Kate had heatstroke from the Oak Street party we attended Saturday afternoon. She fell asleep in the car on the way home and when I took her out of the seat, noticed how incredibly hot she was… without any sign of sweat. I freaked out in the appropriate manner, woke her to nurse, and applied cool cloths. Once her temp was controlled and she was happy torturing Will with sloppy zerbers, I figured it was all behind us.

Until it happen again an hour later. Repeat performance.

And then again, when I checked on her at 1:30am. This was the point that I woke up Paul to worry with me.

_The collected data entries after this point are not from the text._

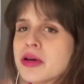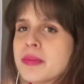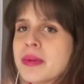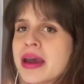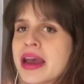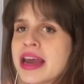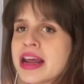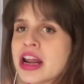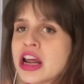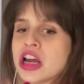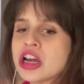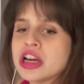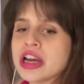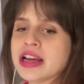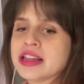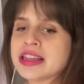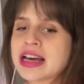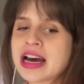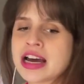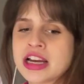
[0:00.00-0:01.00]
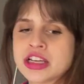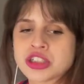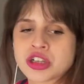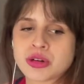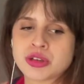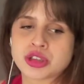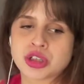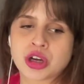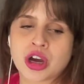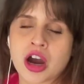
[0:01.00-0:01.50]
bit. That is going
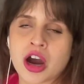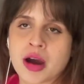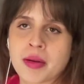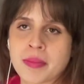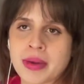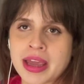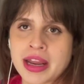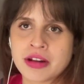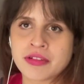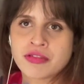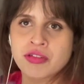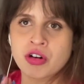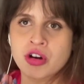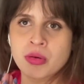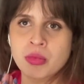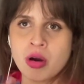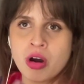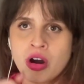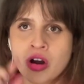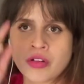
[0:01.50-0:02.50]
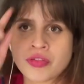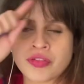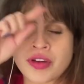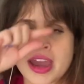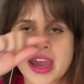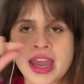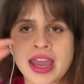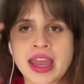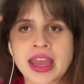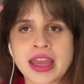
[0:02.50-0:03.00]
to come in the form of
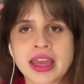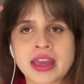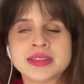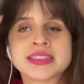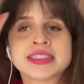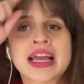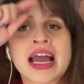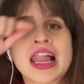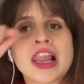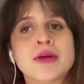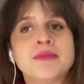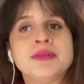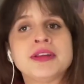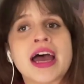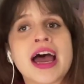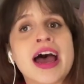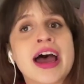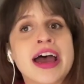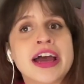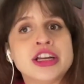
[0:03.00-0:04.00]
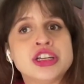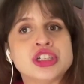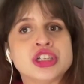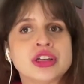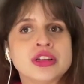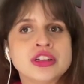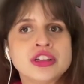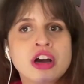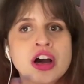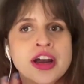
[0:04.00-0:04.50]
a scalloped edge
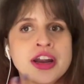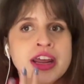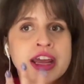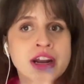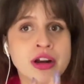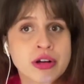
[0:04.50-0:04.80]
done in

“Paul, can you check the web for what symptoms we should be looking for when a child has meningitis? Look up heatstroke, too, maybe it is normal for her temp to keep coming back? She’s making wet diapers and is nursing fine, so shouldn’t her body temperature be okay now that she is hydrated? Yes, her eyes still look a bit sunken. Should we take her to Children’s just in case? Maybe we should put her back in the shower again. I’m very worried because her temperature is so strange and seems so high. Can you look it up and tell me what you think?”

While he was looking, I feel asleep with Kate nursing beside me. When I woke up with the alarm at 4:30, Kate was fine, sleeping soundly beside me. We got up and got ready for the trip.

Crisis averted due to Mother’s extreme exhaustion.